Millions of people in the Houston area will never again think of water, or rain, in the way they did a little less than a week ago. No, Houston is not the only place to have experienced the horrors of a flood, but it is a place that has seen too much water in the past several years. The Tax Day Flood. The Memorial Day Flood. Now Harvey. Who in Houston will want to name their child Harvey after this? Water, necessary for life though it may be, means something else now.
Thirty dead so far … each a giant loss to their loved ones. That number will most assuredly rise, and each time it does, a part of humanity will fade away. I am thankful that so few lives have thus far been lost, but one lost in this way is one too many. An estimated 300,000 to 400,000 residences in the Houston area are flooded, deserted out of necessity. We’ve all seen the heartbreaking — yet life-affirming — scenes of stranger rescuing stranger, a hand extended from a boat floating on what a few days earlier was dry land. Rescuers from New York and Louisiana and Mississippi and, yes, Houston, all here on a mission of mercy. I lived in New York City when the Twin Towers fell, and the spontaneous outpouring of grief, coupled with determined action to save, nurture, heal, and recover, was a process I thought I’d never again witness. It was, more to the point, something I hoped never to have to see again. But life, as a wise man said, is something that happens to you while you’re making other plans.
Plans. Plans have changed. For everyone now in Houston, for the residents of this sprawling place and temporary visitors on their missions of mercy. A friend of mine, a high school classmate whom I’ve seen once since 1982, is here. She’s with the Red Cross. She’s on her mission, all the way from Hawaii, where she lives. Another classmate has spent the past six days driving around the region helping others, first by boarding up doors and windows before Harvey hit, then by offering the stranded rides to safety. Members of the Houston culinary world — and what a special world it is — have been busy cooking around the clock, using whatever they had in their walk-ins and kitchens to feed people in need. That’s not to mention the local police and fire personnel, the EMT professionals, the doctors and nurses and animal shelter personnel … the list goes on and on, all helping those in need. The heart swells.
There are so many in need, and that need will persist for a long while. This is not, as we know now, your average storm followed by flood conditions. This is epic, in the most profound sense of that word. Rain falling steadily for days, enough to fill more than 30,000 Empire State Buildings. Where Harvey came ashore, in Rockport, Texas, hundreds of buildings demolished by the hurricane’s Category 4 winds. Then, the swirling, maddening, deadly, and slow progress of the system.

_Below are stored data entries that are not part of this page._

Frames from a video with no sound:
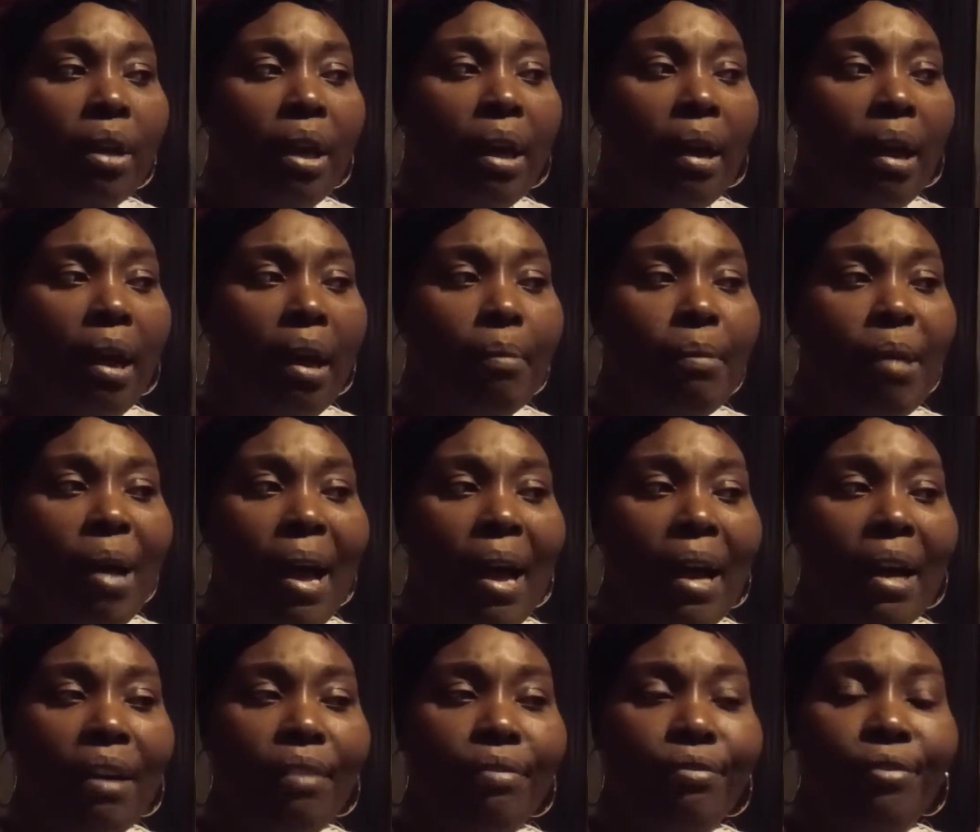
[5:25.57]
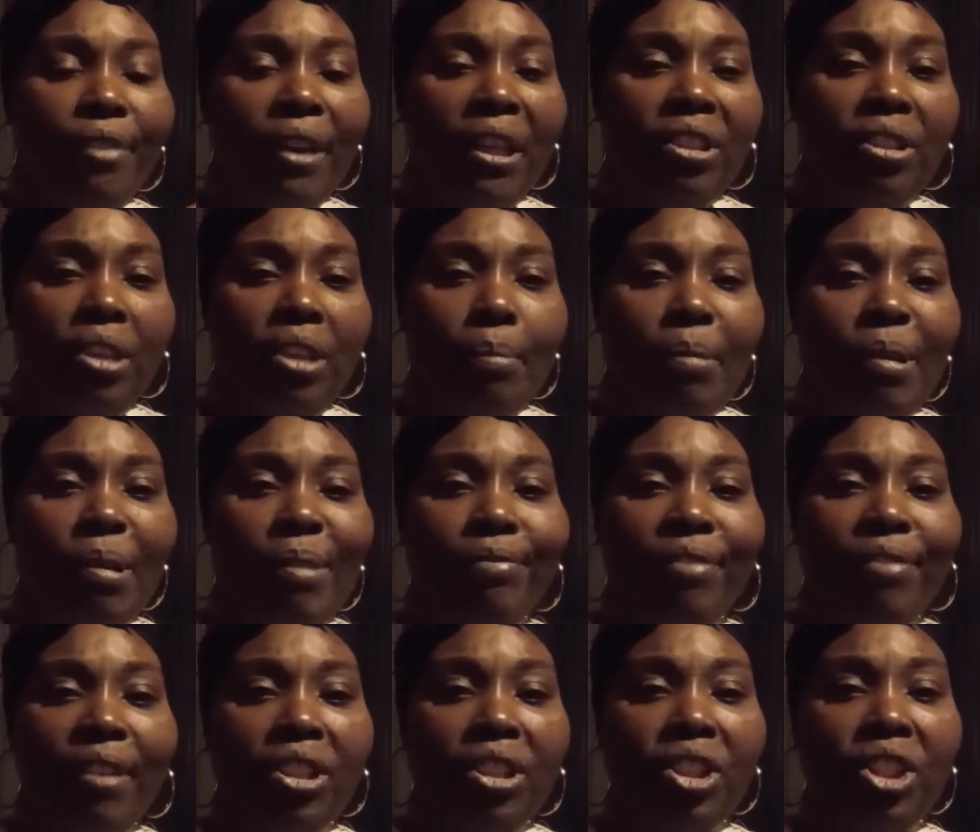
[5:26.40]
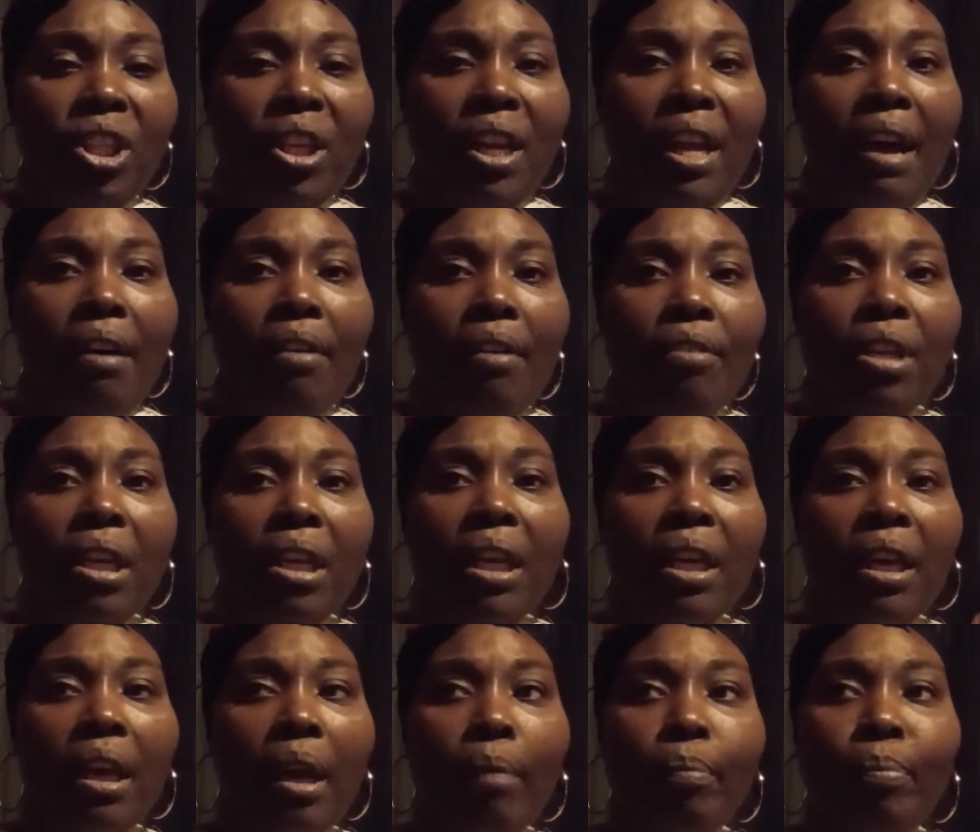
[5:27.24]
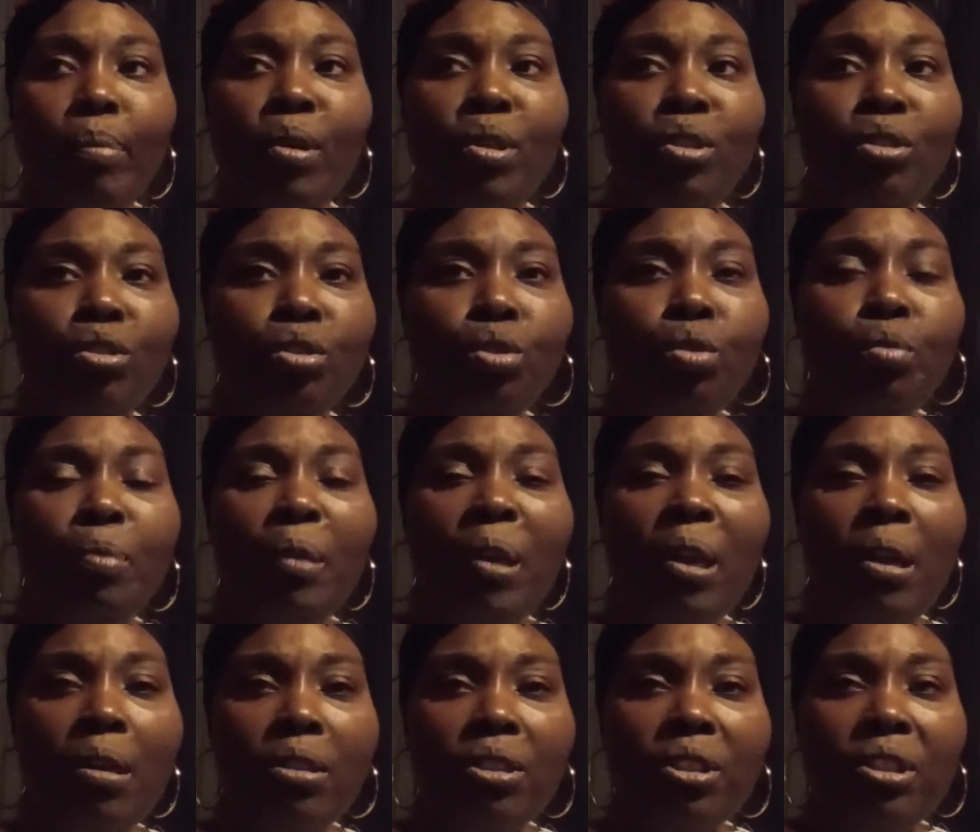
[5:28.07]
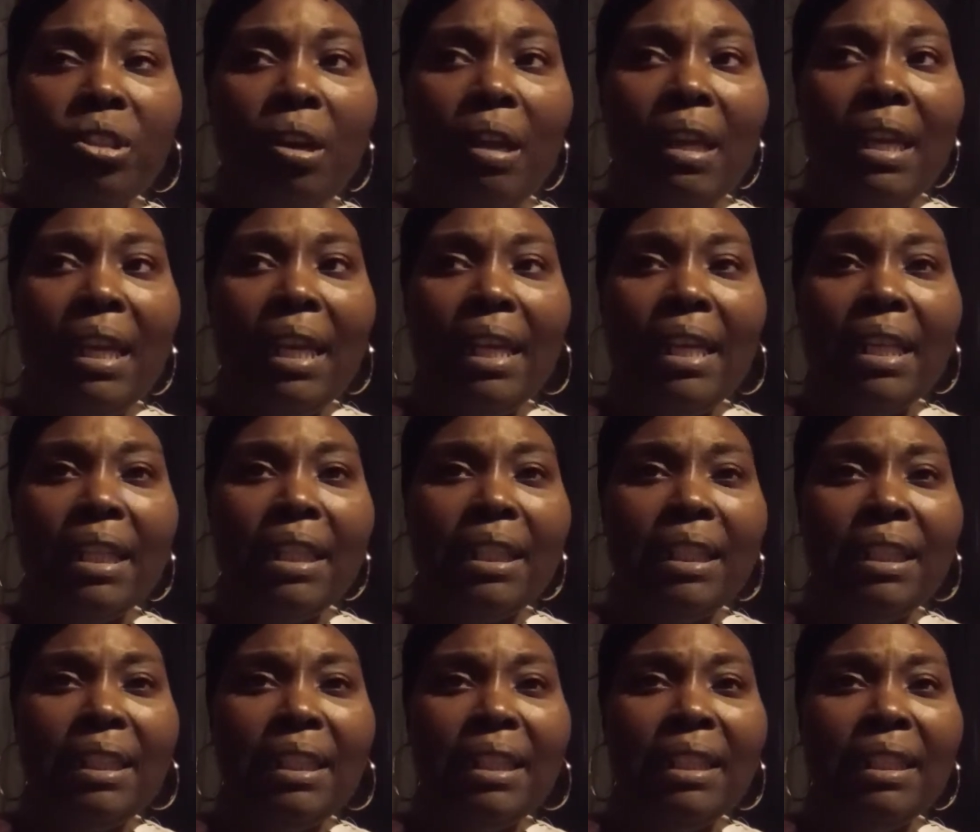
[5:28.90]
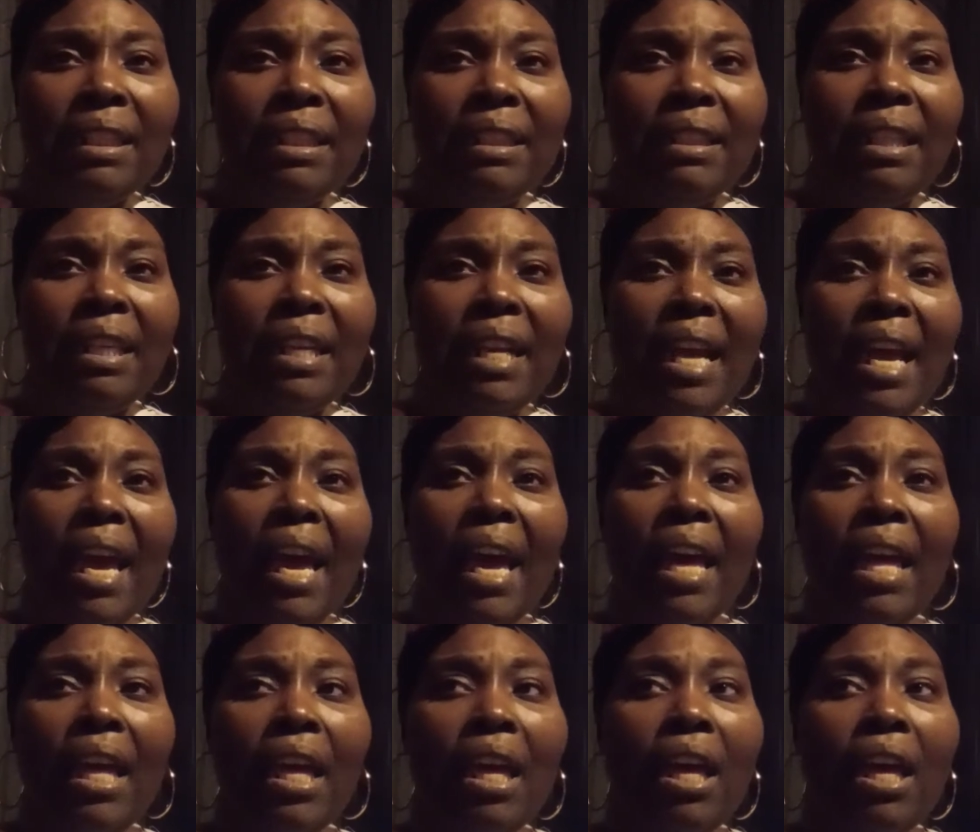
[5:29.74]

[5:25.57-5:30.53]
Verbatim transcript: I'm a, I could flush. I'm gonna flush it out and put new plugs on it, and this and this and that.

As if it had a mind, it hovered over the Houston area, slowing to a crawl, unloading its fury. Its fury was water.
Yes, water’s meaning has changed for millions after Harvey, and so has the meaning of Houston. Those who live here, and many others across the nation, will never again think of Houston in the way they once did. Things have changed, forever, many for the worse. Lives shattered, families torn apart, beloved pets lost, lying lifeless or looking for their owners, homes in which children were raised ruined by water … all losses that speak with awful profundity of life’s vicissitudes.
But then. But then … there’s the better, the inexplicable and miraculous better. The magnificent power and fury of the human heart and spirit to act, to do something, to help, to soothe. That’s what Houston is showing the world now, as NYC did after 9/11. It’s Mattress Mack. It’s Houston Police Chief Art Acevedo. It’s Ronnie Killen donating $50,000 to help, feeding thousands for free. It’s the individuals risking their lives to save the others. It’s all of us, and we’ll never be the same.
No, the same is gone. Instead, we’ll be better. We’ll have to be, all of us — politicians, spiritual leaders, you, me, everyone — because the work to be done is monumental.